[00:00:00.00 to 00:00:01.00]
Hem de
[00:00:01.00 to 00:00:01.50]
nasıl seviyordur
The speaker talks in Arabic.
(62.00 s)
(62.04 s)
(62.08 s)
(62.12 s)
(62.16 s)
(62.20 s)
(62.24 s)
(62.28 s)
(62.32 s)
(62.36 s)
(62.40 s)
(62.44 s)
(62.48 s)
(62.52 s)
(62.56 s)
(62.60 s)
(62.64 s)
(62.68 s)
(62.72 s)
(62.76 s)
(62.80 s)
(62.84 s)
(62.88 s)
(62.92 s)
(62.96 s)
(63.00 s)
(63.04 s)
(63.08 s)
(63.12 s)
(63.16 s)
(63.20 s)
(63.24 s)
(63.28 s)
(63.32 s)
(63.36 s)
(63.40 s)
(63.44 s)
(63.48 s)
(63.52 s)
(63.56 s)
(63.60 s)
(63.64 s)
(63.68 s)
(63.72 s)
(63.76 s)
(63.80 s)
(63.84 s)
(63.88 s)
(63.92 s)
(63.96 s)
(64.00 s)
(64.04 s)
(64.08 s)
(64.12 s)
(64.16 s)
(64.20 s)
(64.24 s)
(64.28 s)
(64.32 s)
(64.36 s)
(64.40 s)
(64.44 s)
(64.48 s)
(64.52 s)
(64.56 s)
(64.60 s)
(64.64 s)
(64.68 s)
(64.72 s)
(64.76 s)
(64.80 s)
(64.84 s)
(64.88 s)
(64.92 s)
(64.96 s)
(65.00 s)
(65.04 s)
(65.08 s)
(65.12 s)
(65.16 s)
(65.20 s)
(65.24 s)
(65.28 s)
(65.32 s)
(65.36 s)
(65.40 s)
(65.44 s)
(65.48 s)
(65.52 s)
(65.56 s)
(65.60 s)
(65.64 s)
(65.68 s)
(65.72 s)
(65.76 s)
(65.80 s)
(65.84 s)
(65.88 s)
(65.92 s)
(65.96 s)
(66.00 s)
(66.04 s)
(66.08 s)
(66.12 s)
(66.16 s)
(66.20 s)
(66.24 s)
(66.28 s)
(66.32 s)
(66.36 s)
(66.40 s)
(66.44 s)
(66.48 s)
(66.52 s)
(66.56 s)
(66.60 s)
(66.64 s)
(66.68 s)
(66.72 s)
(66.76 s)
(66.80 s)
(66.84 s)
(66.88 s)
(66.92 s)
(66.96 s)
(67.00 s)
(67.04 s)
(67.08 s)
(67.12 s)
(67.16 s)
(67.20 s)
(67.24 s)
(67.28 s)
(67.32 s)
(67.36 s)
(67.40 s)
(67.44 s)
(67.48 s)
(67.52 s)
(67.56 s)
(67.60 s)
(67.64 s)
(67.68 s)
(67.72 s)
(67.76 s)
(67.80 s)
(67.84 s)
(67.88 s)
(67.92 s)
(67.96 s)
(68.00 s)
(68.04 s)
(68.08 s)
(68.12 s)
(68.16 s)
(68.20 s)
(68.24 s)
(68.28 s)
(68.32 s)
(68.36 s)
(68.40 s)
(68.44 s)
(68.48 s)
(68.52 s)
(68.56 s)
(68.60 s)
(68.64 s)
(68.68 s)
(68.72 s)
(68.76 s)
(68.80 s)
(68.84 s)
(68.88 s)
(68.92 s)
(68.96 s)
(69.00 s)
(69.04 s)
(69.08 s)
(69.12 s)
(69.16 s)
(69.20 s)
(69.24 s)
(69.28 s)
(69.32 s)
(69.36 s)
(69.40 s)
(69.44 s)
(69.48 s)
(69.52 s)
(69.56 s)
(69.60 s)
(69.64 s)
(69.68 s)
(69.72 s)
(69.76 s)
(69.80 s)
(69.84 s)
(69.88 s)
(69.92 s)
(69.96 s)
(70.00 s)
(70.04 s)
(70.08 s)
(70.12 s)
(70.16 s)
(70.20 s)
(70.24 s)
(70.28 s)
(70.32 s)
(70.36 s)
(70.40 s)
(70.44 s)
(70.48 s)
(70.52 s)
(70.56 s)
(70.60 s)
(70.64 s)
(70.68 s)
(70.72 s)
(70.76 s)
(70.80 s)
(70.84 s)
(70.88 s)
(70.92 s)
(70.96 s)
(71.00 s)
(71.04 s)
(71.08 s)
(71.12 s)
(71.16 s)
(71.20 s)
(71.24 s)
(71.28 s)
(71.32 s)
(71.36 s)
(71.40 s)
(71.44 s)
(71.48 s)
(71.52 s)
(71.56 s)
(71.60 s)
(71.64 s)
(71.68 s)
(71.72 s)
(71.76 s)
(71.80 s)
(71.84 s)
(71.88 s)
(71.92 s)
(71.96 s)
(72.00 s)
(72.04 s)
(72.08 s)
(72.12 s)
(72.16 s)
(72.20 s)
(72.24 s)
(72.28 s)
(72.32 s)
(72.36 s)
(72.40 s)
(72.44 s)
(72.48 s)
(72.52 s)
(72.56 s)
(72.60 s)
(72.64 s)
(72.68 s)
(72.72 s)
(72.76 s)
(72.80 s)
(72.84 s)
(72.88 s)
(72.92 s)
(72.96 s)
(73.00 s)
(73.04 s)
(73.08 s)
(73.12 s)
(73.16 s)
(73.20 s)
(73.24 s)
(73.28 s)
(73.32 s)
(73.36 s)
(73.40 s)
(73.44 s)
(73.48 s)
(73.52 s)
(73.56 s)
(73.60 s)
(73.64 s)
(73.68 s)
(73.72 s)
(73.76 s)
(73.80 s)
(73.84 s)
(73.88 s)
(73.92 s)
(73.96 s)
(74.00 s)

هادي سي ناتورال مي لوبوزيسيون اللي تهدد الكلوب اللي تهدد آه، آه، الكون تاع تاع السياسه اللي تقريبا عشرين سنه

····················

What is expected -
All entries are to be returned word for word.

Expected answer -
[00:00:00.00 to 00:00:01.00]
Hem de
[00:00:01.00 to 00:00:01.50]
nasıl seviyordur
The speaker talks in Arabic.
(62.00 s)
(62.04 s)
(62.08 s)
(62.12 s)
(62.16 s)
(62.20 s)
(62.24 s)
(62.28 s)
(62.32 s)
(62.36 s)
(62.40 s)
(62.44 s)
(62.48 s)
(62.52 s)
(62.56 s)
(62.60 s)
(62.64 s)
(62.68 s)
(62.72 s)
(62.76 s)
(62.80 s)
(62.84 s)
(62.88 s)
(62.92 s)
(62.96 s)
(63.00 s)
(63.04 s)
(63.08 s)
(63.12 s)
(63.16 s)
(63.20 s)
(63.24 s)
(63.28 s)
(63.32 s)
(63.36 s)
(63.40 s)
(63.44 s)
(63.48 s)
(63.52 s)
(63.56 s)
(63.60 s)
(63.64 s)
(63.68 s)
(63.72 s)
(63.76 s)
(63.80 s)
(63.84 s)
(63.88 s)
(63.92 s)
(63.96 s)
(64.00 s)
(64.04 s)
(64.08 s)
(64.12 s)
(64.16 s)
(64.20 s)
(64.24 s)
(64.28 s)
(64.32 s)
(64.36 s)
(64.40 s)
(64.44 s)
(64.48 s)
(64.52 s)
(64.56 s)
(64.60 s)
(64.64 s)
(64.68 s)
(64.72 s)
(64.76 s)
(64.80 s)
(64.84 s)
(64.88 s)
(64.92 s)
(64.96 s)
(65.00 s)
(65.04 s)
(65.08 s)
(65.12 s)
(65.16 s)
(65.20 s)
(65.24 s)
(65.28 s)
(65.32 s)
(65.36 s)
(65.40 s)
(65.44 s)
(65.48 s)
(65.52 s)
(65.56 s)
(65.60 s)
(65.64 s)
(65.68 s)
(65.72 s)
(65.76 s)
(65.80 s)
(65.84 s)
(65.88 s)
(65.92 s)
(65.96 s)
(66.00 s)
(66.04 s)
(66.08 s)
(66.12 s)
(66.16 s)
(66.20 s)
(66.24 s)
(66.28 s)
(66.32 s)
(66.36 s)
(66.40 s)
(66.44 s)
(66.48 s)
(66.52 s)
(66.56 s)
(66.60 s)
(66.64 s)
(66.68 s)
(66.72 s)
(66.76 s)
(66.80 s)
(66.84 s)
(66.88 s)
(66.92 s)
(66.96 s)
(67.00 s)
(67.04 s)
(67.08 s)
(67.12 s)
(67.16 s)
(67.20 s)
(67.24 s)
(67.28 s)
(67.32 s)
(67.36 s)
(67.40 s)
(67.44 s)
(67.48 s)
(67.52 s)
(67.56 s)
(67.60 s)
(67.64 s)
(67.68 s)
(67.72 s)
(67.76 s)
(67.80 s)
(67.84 s)
(67.88 s)
(67.92 s)
(67.96 s)
(68.00 s)
(68.04 s)
(68.08 s)
(68.12 s)
(68.16 s)
(68.20 s)
(68.24 s)
(68.28 s)
(68.32 s)
(68.36 s)
(68.40 s)
(68.44 s)
(68.48 s)
(68.52 s)
(68.56 s)
(68.60 s)
(68.64 s)
(68.68 s)
(68.72 s)
(68.76 s)
(68.80 s)
(68.84 s)
(68.88 s)
(68.92 s)
(68.96 s)
(69.00 s)
(69.04 s)
(69.08 s)
(69.12 s)
(69.16 s)
(69.20 s)
(69.24 s)
(69.28 s)
(69.32 s)
(69.36 s)
(69.40 s)
(69.44 s)
(69.48 s)
(69.52 s)
(69.56 s)
(69.60 s)
(69.64 s)
(69.68 s)
(69.72 s)
(69.76 s)
(69.80 s)
(69.84 s)
(69.88 s)
(69.92 s)
(69.96 s)
(70.00 s)
(70.04 s)
(70.08 s)
(70.12 s)
(70.16 s)
(70.20 s)
(70.24 s)
(70.28 s)
(70.32 s)
(70.36 s)
(70.40 s)
(70.44 s)
(70.48 s)
(70.52 s)
(70.56 s)
(70.60 s)
(70.64 s)
(70.68 s)
(70.72 s)
(70.76 s)
(70.80 s)
(70.84 s)
(70.88 s)
(70.92 s)
(70.96 s)
(71.00 s)
(71.04 s)
(71.08 s)
(71.12 s)
(71.16 s)
(71.20 s)
(71.24 s)
(71.28 s)
(71.32 s)
(71.36 s)
(71.40 s)
(71.44 s)
(71.48 s)
(71.52 s)
(71.56 s)
(71.60 s)
(71.64 s)
(71.68 s)
(71.72 s)
(71.76 s)
(71.80 s)
(71.84 s)
(71.88 s)
(71.92 s)
(71.96 s)
(72.00 s)
(72.04 s)
(72.08 s)
(72.12 s)
(72.16 s)
(72.20 s)
(72.24 s)
(72.28 s)
(72.32 s)
(72.36 s)
(72.40 s)
(72.44 s)
(72.48 s)
(72.52 s)
(72.56 s)
(72.60 s)
(72.64 s)
(72.68 s)
(72.72 s)
(72.76 s)
(72.80 s)
(72.84 s)
(72.88 s)
(72.92 s)
(72.96 s)
(73.00 s)
(73.04 s)
(73.08 s)
(73.12 s)
(73.16 s)
(73.20 s)
(73.24 s)
(73.28 s)
(73.32 s)
(73.36 s)
(73.40 s)
(73.44 s)
(73.48 s)
(73.52 s)
(73.56 s)
(73.60 s)
(73.64 s)
(73.68 s)
(73.72 s)
(73.76 s)
(73.80 s)
(73.84 s)
(73.88 s)
(73.92 s)
(73.96 s)
(74.00 s)

هادي سي ناتورال مي لوبوزيسيون اللي تهدد الكلوب اللي تهدد آه، آه، الكون تاع تاع السياسه اللي تقريبا عشرين سنه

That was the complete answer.